8) È la prima teorizzazione nella letteratura greca delle quattro virtù cardinali, in cui Platone è stato probabilmente influenzato anche dalla simbologia aritmetica pitagorica.

9) A Calestra, città della Macedonia, si produceva una particolare lisciva.

10) Plutarco (Solon 14,4) attribuisce il detto a Solone.

11) La teoria dell'influenza del clima sul carattere si deve alla scuola ippocratica. Essa fu ripresa da Aristotele, che nella Politica individua la superiorità dei Greci sugli altri popoli nella loro posizione intermedia tra le terre settentrionali e quelle meridionali.

12) Prima enunciazione esplicita nella filosofia greca del principio di non contraddizione, ripreso al libro 10, 602a.

13) Dato che "thumós" indica propriamente un qualsiasi impulso non razionale, o la sede stessa di questi impulsi, abbiamo preferito mantenere questa nozione anche nei termini da esso derivati; per questo abbiamo tradotto "thumoeidés" con 'impulsivo', anziché, come è invalso nell'uso, con 'irascibile'.

14) La traduzione prova a ricostruire il senso generale del passo, poiché il testo è corrotto.

15) Personaggio citato come necrofilo anche dal comico Teopompo, frammento 25 Kassel-Austin.

16) Era la cinta esterna delle mura che univano Atene ai Pireo, presso il quale avvenivano le esecuzioni capitali.

17) Omero, Odyssea, libro 20, verso 17, già citato al libro 3, 390d.

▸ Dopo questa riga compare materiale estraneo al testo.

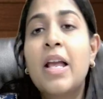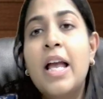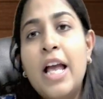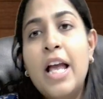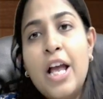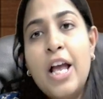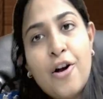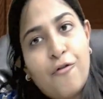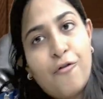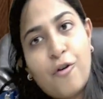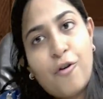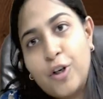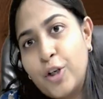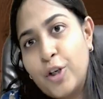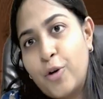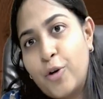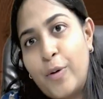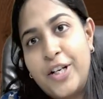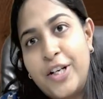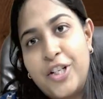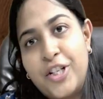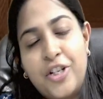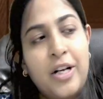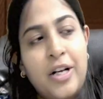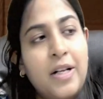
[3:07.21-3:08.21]
For the question
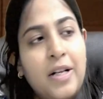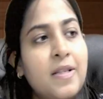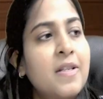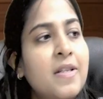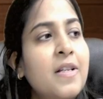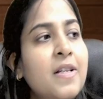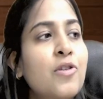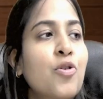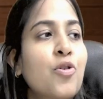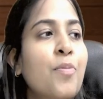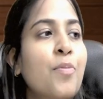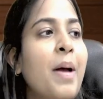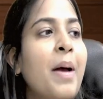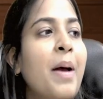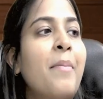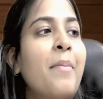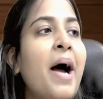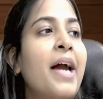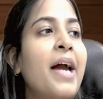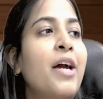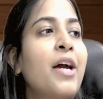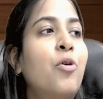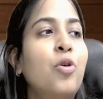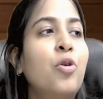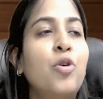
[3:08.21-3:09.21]
answers. So, ma'am, I
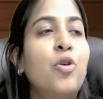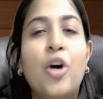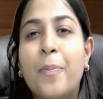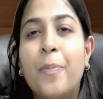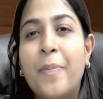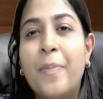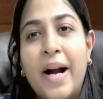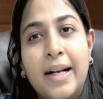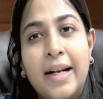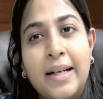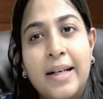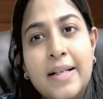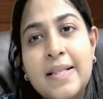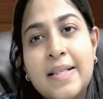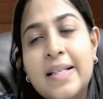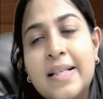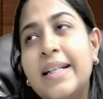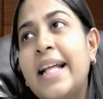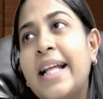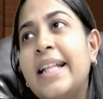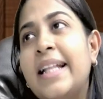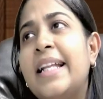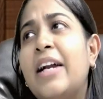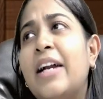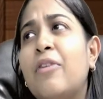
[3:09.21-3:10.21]
could not practice it, and
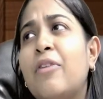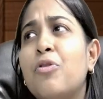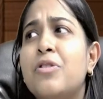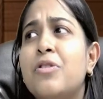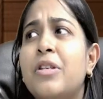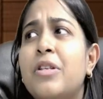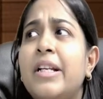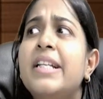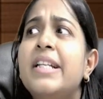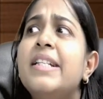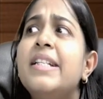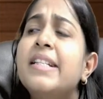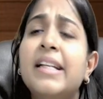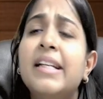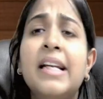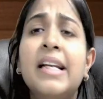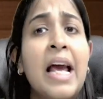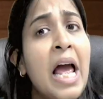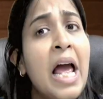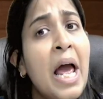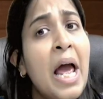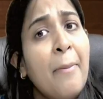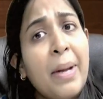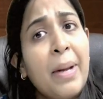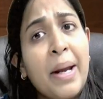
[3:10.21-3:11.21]
that was the reason.
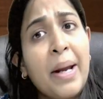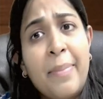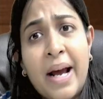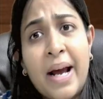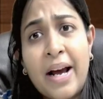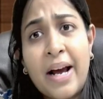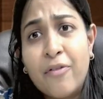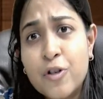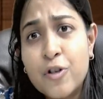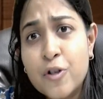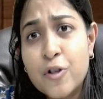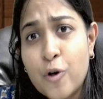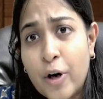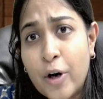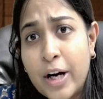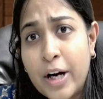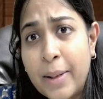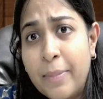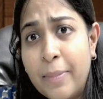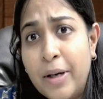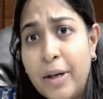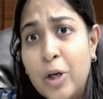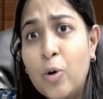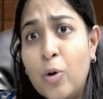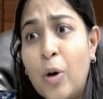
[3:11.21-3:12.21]
Maybe I was not able
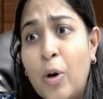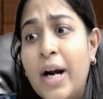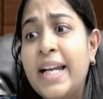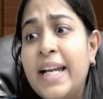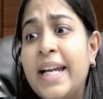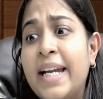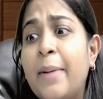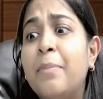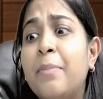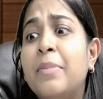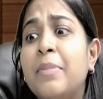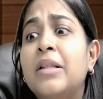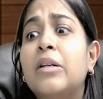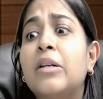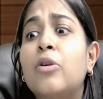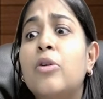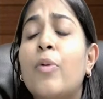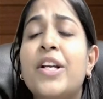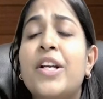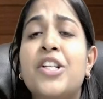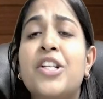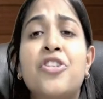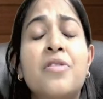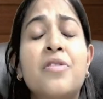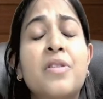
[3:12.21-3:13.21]
to attempt the
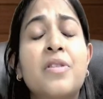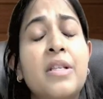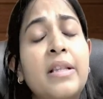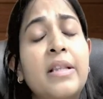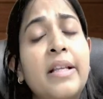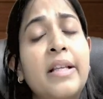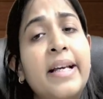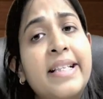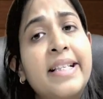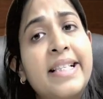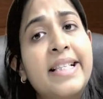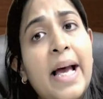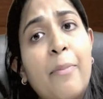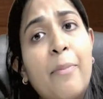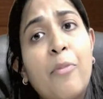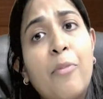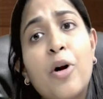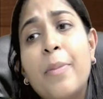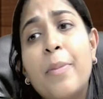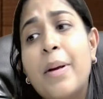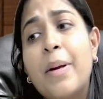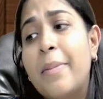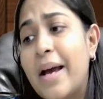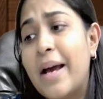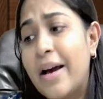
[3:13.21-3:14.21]
questions in the exam, or
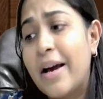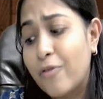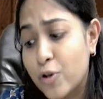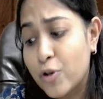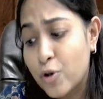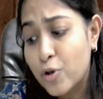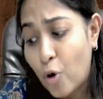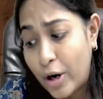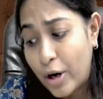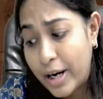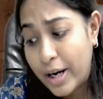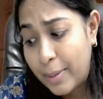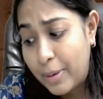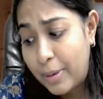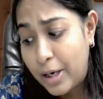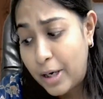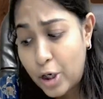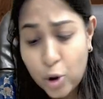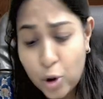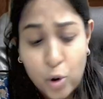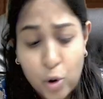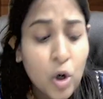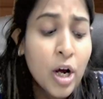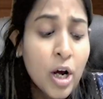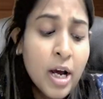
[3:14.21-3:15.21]
maybe I was not able to
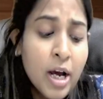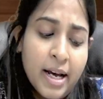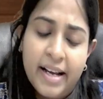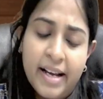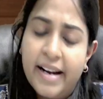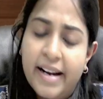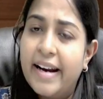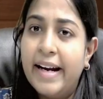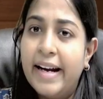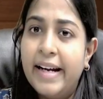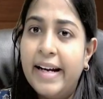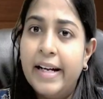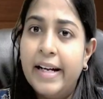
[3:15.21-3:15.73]
write.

18) La lira più antica aveva tre corde, la più alta che rendeva il suono più grave, la più bassa che rendeva il suono più acuto, la centrale che rendeva il suono intermedio. Platone paragona la prima alla facoltà razionale dell'anima, la seconda a quella concupiscibile, la terza a quella impulsiva, che ha così la funzione di mediare tra i due opposti.